At the end of March 2009, the three-month Treasury bill was yielding about 0.21 percent, and the five-year Treasury note was yielding 1.68 percent (i.e., the good “ole” days). The difference in yield was therefore 1.47 percent. Certainly, both rates were well below historical norms, but academic research has shown that extending maturity — owning the five-year bond instead of the three-month bond — in such environments has generally produced a positive return. The conventional prediction of this era produced the exact opposite recommendation: stay in short-term bonds and wait for rates to go up. We can now see how these strategies fared.

Staying in three month Treasury bills from April 2009 through December 2012 produced a total return of 0.57 percent, meaning that if you started with a dollar invested you now have slightly less than $1.01 (not a typo). The five-year bond strategy produced a total return of 17.5 percent, meaning that a dollar turned into roughly $1.17. Keeping in mind that this is an anecdote, it nevertheless illustrates the power of applying science to investing.

Municipal Market Trouble in 2011

One prominent financial market analyst whose name rhymes with Leredith Litney predicted a massive wave of municipal market defaults in 2011. Looking back at the end of 2010, you see that municipal bond yields were lower than Treasury yields, hardly an indication that the market was ready to implode. Investors who accepted the market’s assessment at face value would have concluded that Leredith was likely wrong and invested in municipal bonds if that was appropriate for their tax circumstances.

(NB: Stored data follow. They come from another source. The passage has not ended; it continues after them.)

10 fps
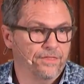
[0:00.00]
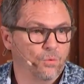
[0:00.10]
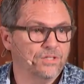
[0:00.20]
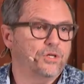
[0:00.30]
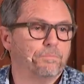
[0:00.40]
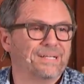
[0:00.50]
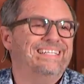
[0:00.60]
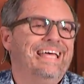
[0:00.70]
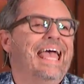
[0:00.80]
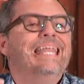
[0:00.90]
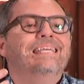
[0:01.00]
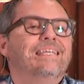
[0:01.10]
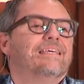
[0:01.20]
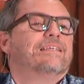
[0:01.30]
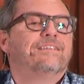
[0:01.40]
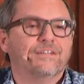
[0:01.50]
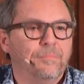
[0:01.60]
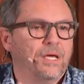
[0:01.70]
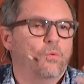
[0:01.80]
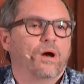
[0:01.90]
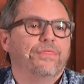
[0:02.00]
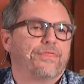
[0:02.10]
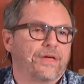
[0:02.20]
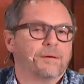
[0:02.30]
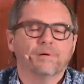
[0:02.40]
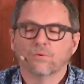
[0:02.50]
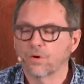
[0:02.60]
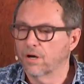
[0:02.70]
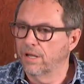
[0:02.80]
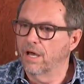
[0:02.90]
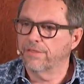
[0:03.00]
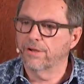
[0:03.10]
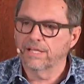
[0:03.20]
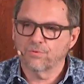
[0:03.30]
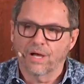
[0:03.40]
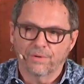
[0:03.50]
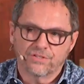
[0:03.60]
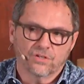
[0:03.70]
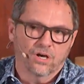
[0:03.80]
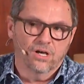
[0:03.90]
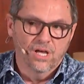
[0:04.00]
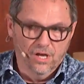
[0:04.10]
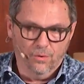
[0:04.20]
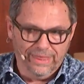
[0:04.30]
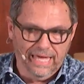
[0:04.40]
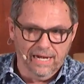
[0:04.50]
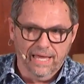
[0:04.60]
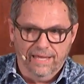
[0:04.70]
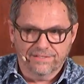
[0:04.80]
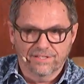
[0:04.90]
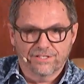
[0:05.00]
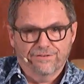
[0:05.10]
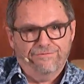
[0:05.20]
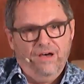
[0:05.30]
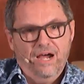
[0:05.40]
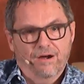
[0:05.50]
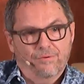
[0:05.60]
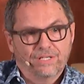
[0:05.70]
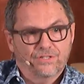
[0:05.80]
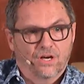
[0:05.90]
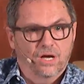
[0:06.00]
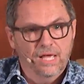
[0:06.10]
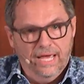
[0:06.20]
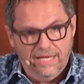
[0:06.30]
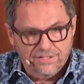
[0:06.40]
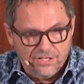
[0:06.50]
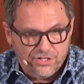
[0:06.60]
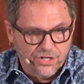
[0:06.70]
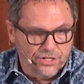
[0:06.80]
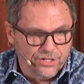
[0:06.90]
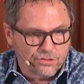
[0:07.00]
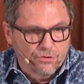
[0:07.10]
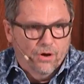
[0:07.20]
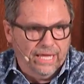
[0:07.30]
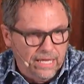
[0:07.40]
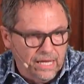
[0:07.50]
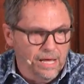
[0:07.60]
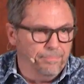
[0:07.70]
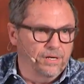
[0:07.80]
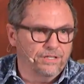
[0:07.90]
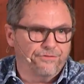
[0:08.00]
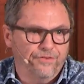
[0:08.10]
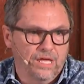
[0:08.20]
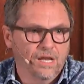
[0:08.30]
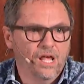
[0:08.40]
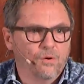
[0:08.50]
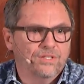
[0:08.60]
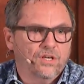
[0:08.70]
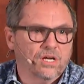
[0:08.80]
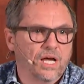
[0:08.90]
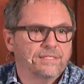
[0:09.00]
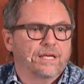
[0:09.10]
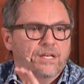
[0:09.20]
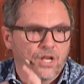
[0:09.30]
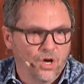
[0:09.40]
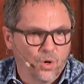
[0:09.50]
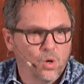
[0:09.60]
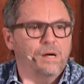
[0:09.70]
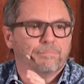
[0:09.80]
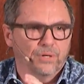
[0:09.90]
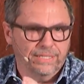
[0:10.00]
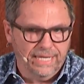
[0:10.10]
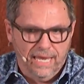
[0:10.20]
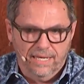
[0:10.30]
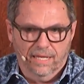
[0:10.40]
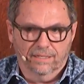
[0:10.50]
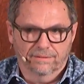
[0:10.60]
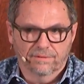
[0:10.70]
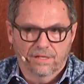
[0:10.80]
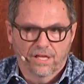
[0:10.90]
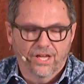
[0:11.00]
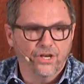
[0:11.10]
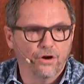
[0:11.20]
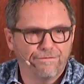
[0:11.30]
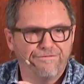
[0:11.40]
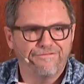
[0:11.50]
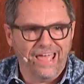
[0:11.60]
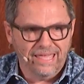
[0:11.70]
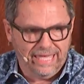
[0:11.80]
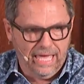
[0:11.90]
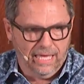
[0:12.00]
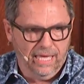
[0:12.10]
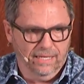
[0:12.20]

the ones who pretended to be one thing but were another. And that's why we saw with Ananias and Sapphira, we saw as this church is growing, getting up on its feet, we saw God said, no pretending, no faking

Over the next two years, Vanguard’s Intermediate-Term Tax-Exempt Fund (VWITX) earned a total return of 15.9 percent while its Intermediate Government Bond Index Fund (VSIGX) earned 12.6 percent, a great showing for municipal bonds relative to other government bonds.

Inflation Will Spike

I’ve been hearing for years now that Federal Reserve stimulus would produce a massive spike in inflation. While the jury is ultimately still out on this one, so far we’ve had anything but high inflation. Toward the tail end of the financial crisis, the financial markets were projecting inflation to be about 2 percent per year for the next five years, hardly a forecast for extremely high inflation. From April 2009 through November 2012 (don’t have December’s data yet), inflation was 2.2 percent annualized, which isn’t that far from the market’s forecast.

We can all look back over the past decade or more and find instances where the market appears to have gotten things wrong, but we should never forget that markets generally do a really good job. We should also be skeptical of anyone’s ability to provide better forecasts than the market itself provides.

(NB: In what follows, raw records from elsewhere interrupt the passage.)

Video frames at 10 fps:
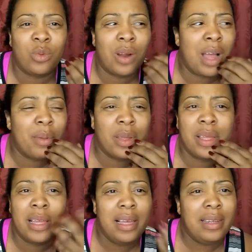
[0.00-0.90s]
Robin.
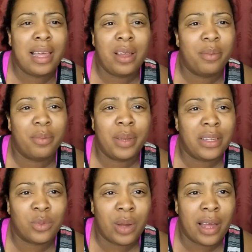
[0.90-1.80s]
Like, bitch,
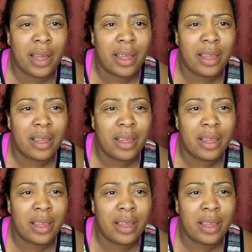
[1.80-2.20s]
why?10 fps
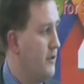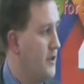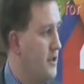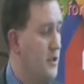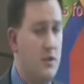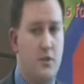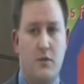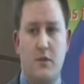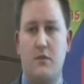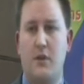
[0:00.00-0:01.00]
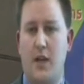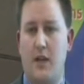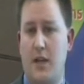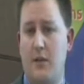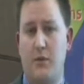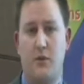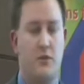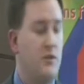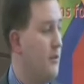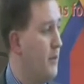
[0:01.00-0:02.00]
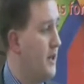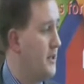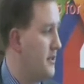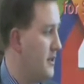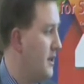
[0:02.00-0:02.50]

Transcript: VC and she had happily used it in the past,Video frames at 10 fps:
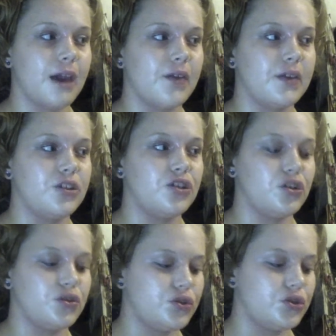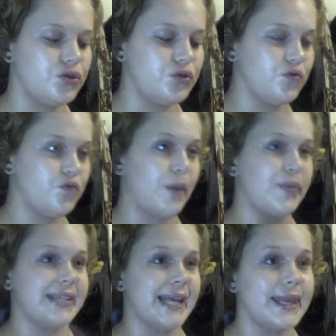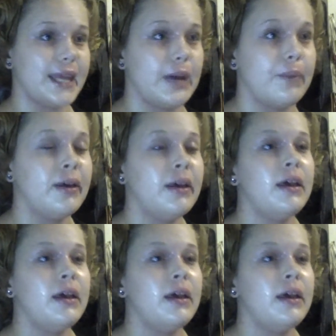they choose to represent them.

Random Links and Commentary of the Week

Here’s an extremely entertaining story from The New Yorker about professional pickpocket Apollo Robbins.

I’m a huge Peyton Manning fan — as a Tennessee Vols, fan he’s really all I’ve got to hold on to at this point — but for the life of me I can’t understand how he throws that pass in overtime. He’s on his side of the field, in sudden death and throwing a pass across his body running to his right. Nothing good ever comes from that. All in all, though, the Broncos had a great year, and I hope Peyton will get another shot at the Super Bowl next year.

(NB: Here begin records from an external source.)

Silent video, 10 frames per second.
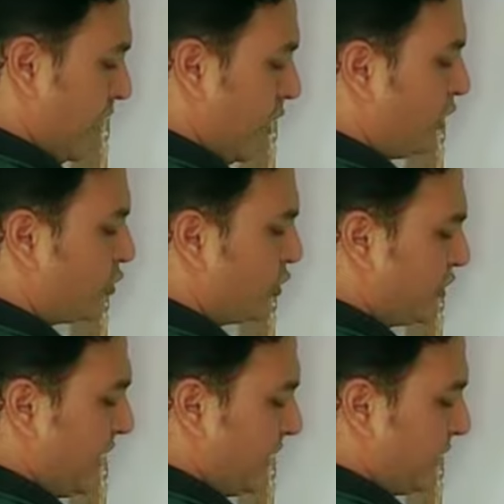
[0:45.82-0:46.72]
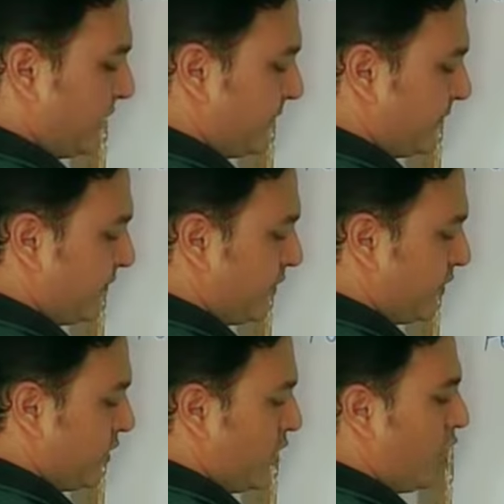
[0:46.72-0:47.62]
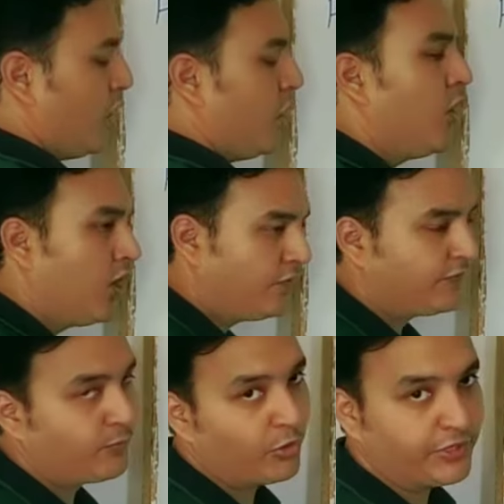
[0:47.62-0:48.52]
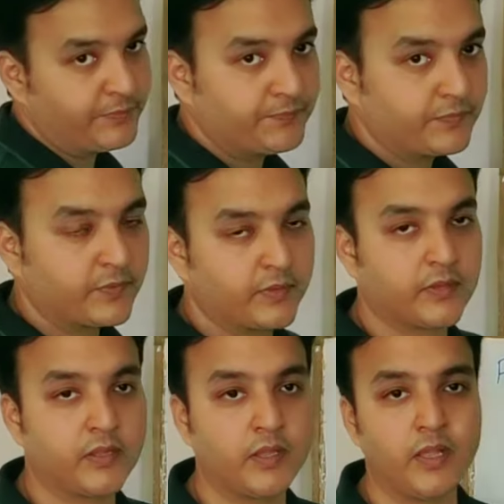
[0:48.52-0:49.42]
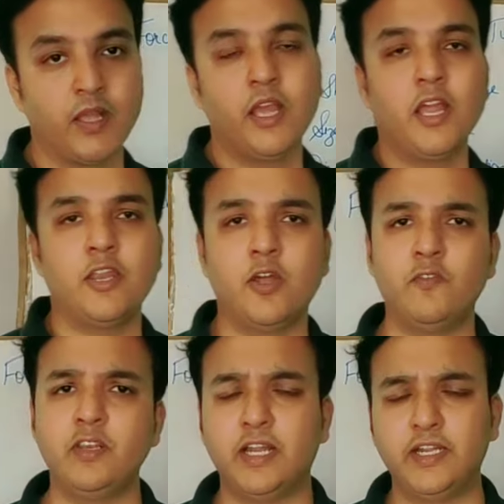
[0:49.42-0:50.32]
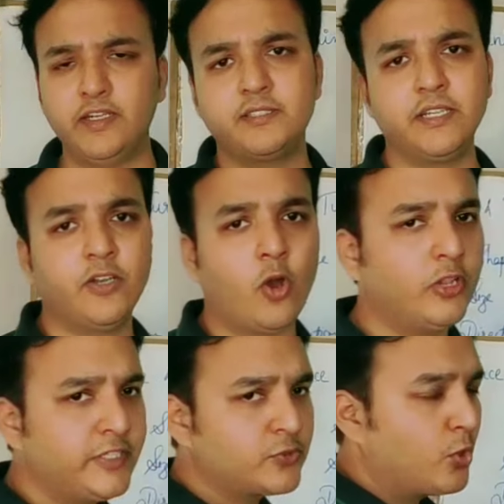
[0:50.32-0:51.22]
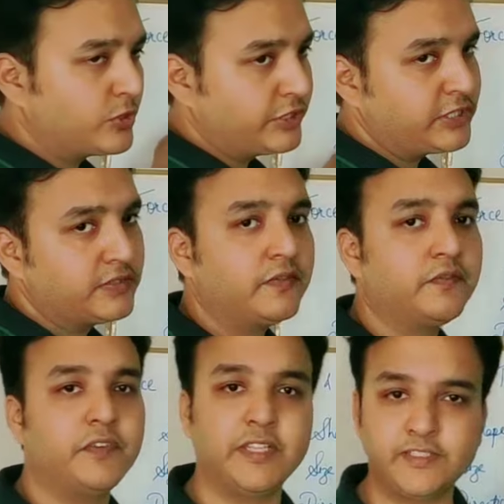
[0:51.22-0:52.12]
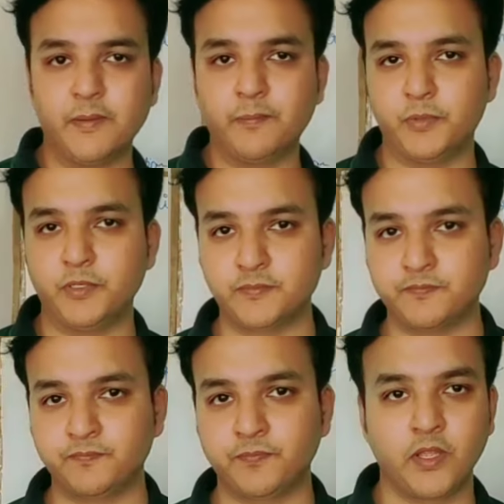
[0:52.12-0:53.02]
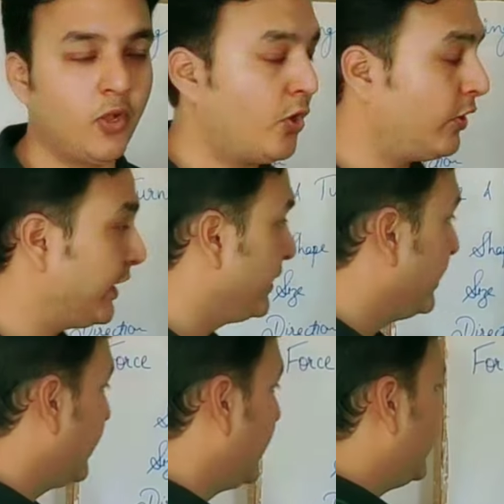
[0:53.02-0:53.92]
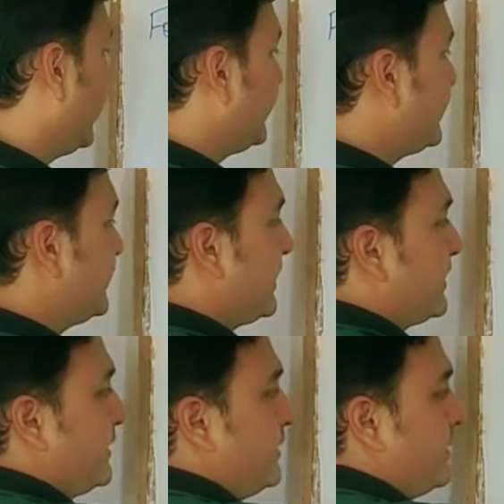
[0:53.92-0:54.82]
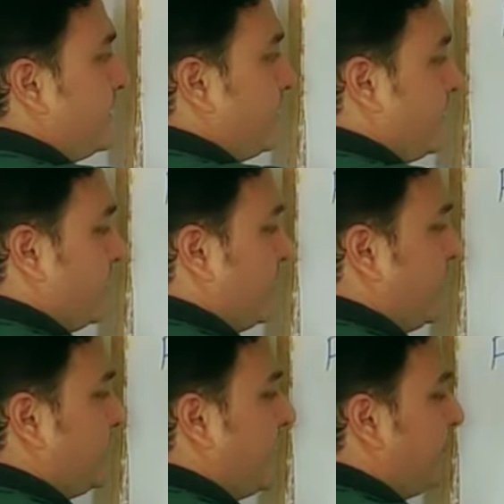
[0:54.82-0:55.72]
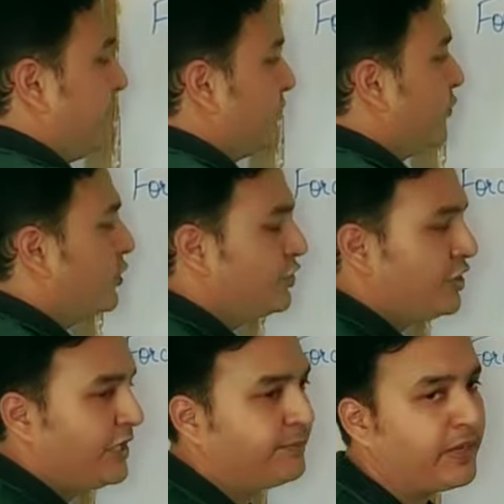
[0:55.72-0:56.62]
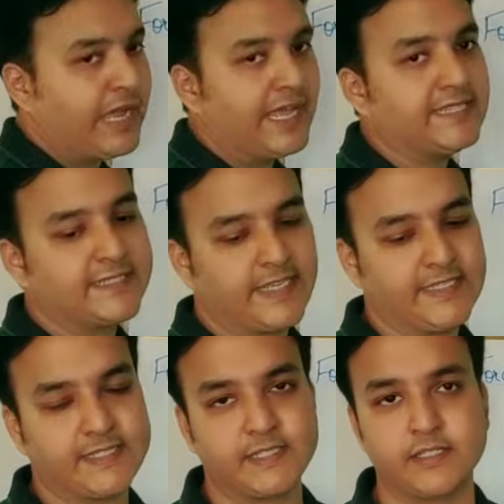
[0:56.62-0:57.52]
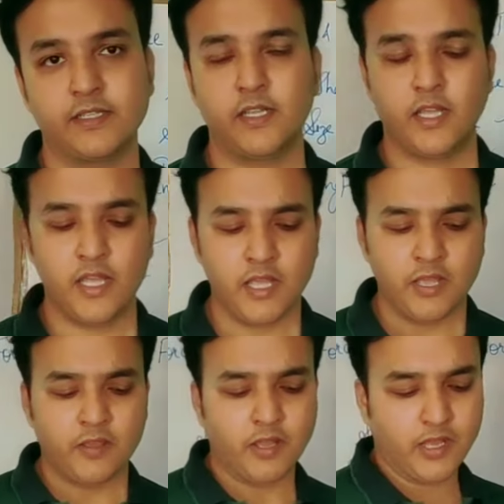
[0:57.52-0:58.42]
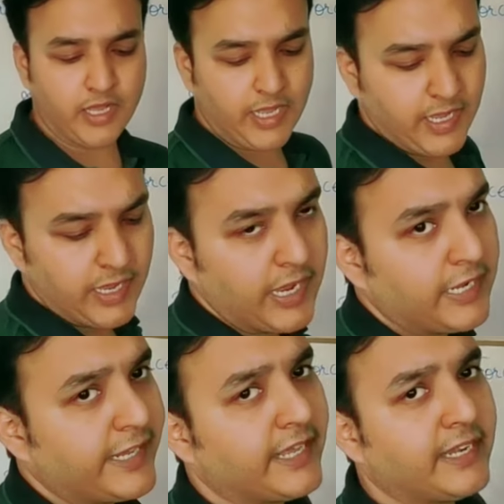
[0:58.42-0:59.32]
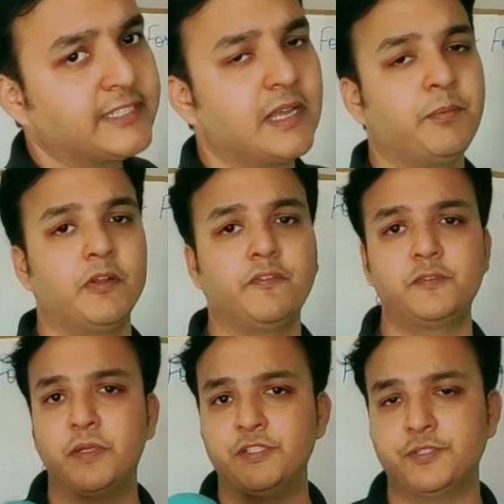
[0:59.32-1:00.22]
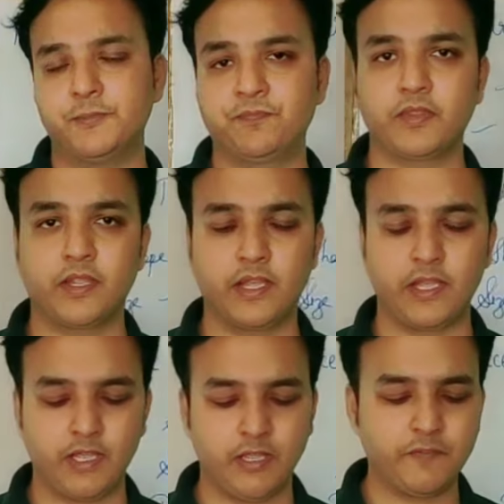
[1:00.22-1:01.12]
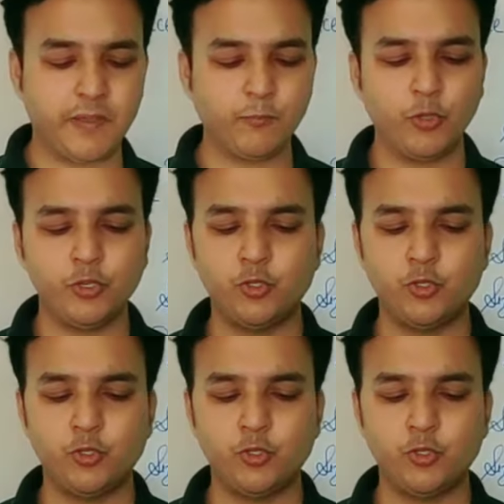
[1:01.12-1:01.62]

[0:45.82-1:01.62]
also state of a body. Now we'll understand all these causes with examples. Alright, let us take examples for shape and size. I'll take an example of sponge. If I'm going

Jared Kizer is the director of investment strategy for The BAM ALLIANCE. See our disclosures page for more information.


Anecdotes are OK

Hi, Jared.  I appreciate your caveat that these are anecdotes, but anecdotes that illustrate something that's been shown empirically are fine with me.  The unreliability of market-related forecasts has been proven, in my mind, beyond any doubt.  (See, for example, "The Signal and the Noise" by Nate Silver.")

Oh, and thanks for the link to the New Yorker piece!